As pesquisas mostram que o antibolsonarismo é maior hoje do que o antipetismo foi na eleição de 2018, pela realidade presente do país, ainda abalado pela tragédia da Covid-19 tão mal gerida pelo governo e terrivelmente usada para fazer política negacionista à custa de centenas de milhares de vidas humanas. Além disso, a situação econômica é dramática, com a previsão de mais um milhão de desempregados durante este ano de 2022, a indicar a impotência de medidas populistas, como o novo Bolsa Família, para alavancar a candidatura à reeleição do presidente.

Restam-lhe essas ameaças vazias, as insinuações nunca confirmadas sobre problemas nas urnas eletrônicas, a busca de uma maneira de contestar, ou até mesmo desistir da eleição, para não perder. Ele procura, com suas reclamações, dar um ar de que está respaldado pelas Forças Armadas, o que é desmentido pelos fatos.

O relatório do representante militar convidado pelo TSE para verificar a segurança das urnas eletrônicas é totalmente técnico, e não há a mínima suspeição de que possa haver interferência no resultado das eleições. Bolsonaro inventa todo dia alguma coisa para se manter em evidência e deixar um clima de ameaça no ar.
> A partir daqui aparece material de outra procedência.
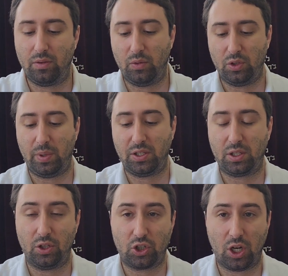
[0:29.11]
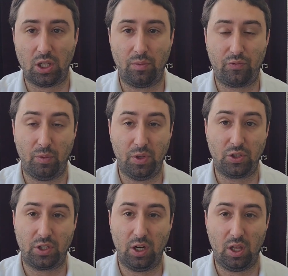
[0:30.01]
It was basically the shkalim from
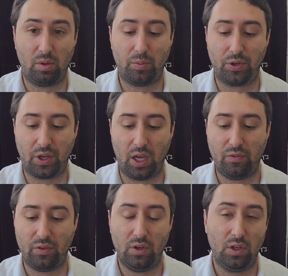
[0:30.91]
this year that people gave,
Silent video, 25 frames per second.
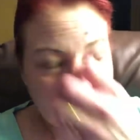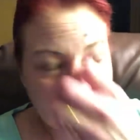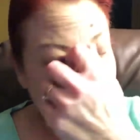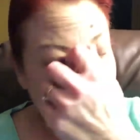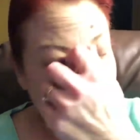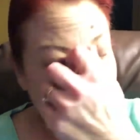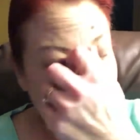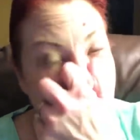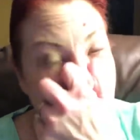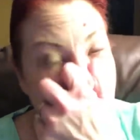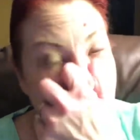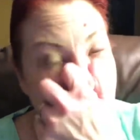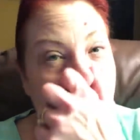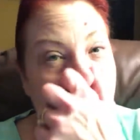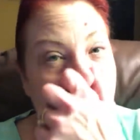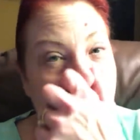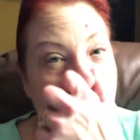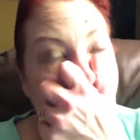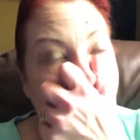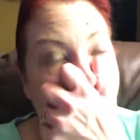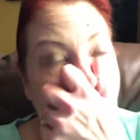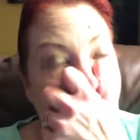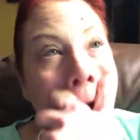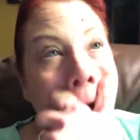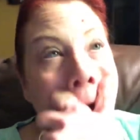I
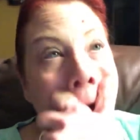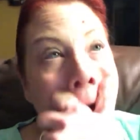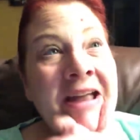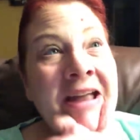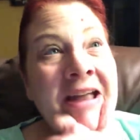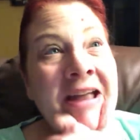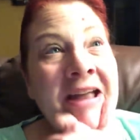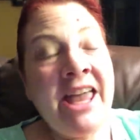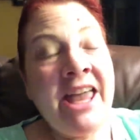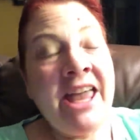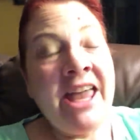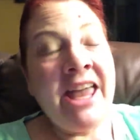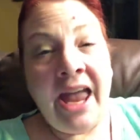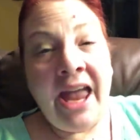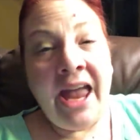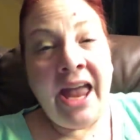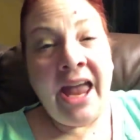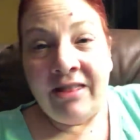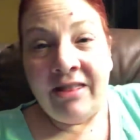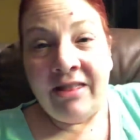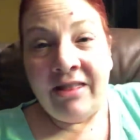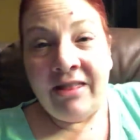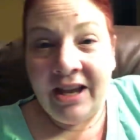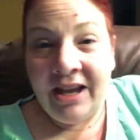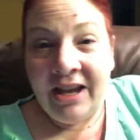I can't
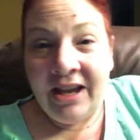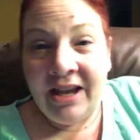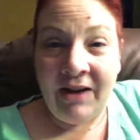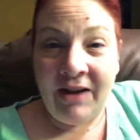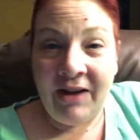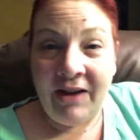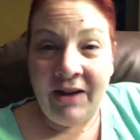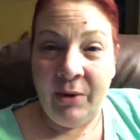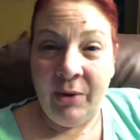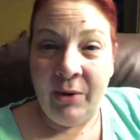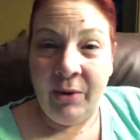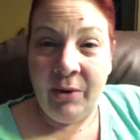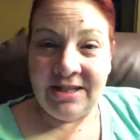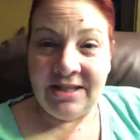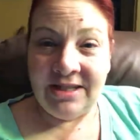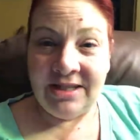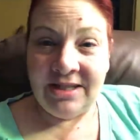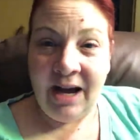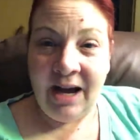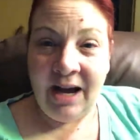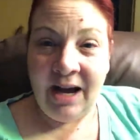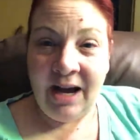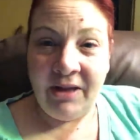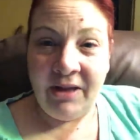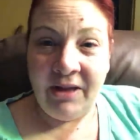think of how we can
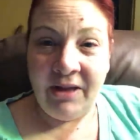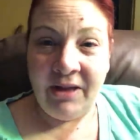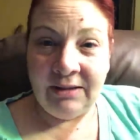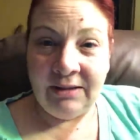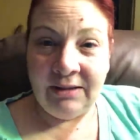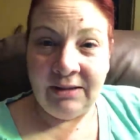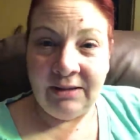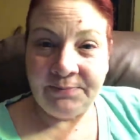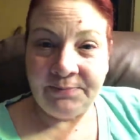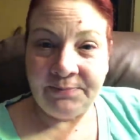top that.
Mas não tem condições políticas, nem apoio das Forças Armadas, para tentar um golpe com o objetivo de não realizar eleições.

Mantém, dessa maneira, seu grupo unido, dizendo que foi roubado em 2018 e que pode ser roubado novamente este ano, mas não vejo perigo para as eleições, ainda mais agora com a redução de popularidade do presidente. O apoio em torno de 20% não é suficiente para paralisar o país e tentar um golpe. Já tentou, no 7 de setembro do ano passado, quando estava mais forte, e não conseguiu nada.

Essa estratégia demonstra também que a campanha eleitoral seguirá na trilha de rememorar o passado para evitar um futuro desastroso. Como diz o ex-ministro Jacques Wagner, o PT precisará calçar as sandálias da humildade para encarar os ataques que certamente receberá de todos os demais concorrentes, especialmente Moro, Bolsonaro e Ciro. Com métodos distintos, trarão para o presente dos eleitores na propaganda eleitoral as crises de corrupção ocorridas nos governos petistas, especialmente o mensalão e o petrolão. O problema de Bolsonaro é que, quanto mais basear sua campanha no combate à corrupção, mais estará abrindo caminho para Moro e contra si próprio.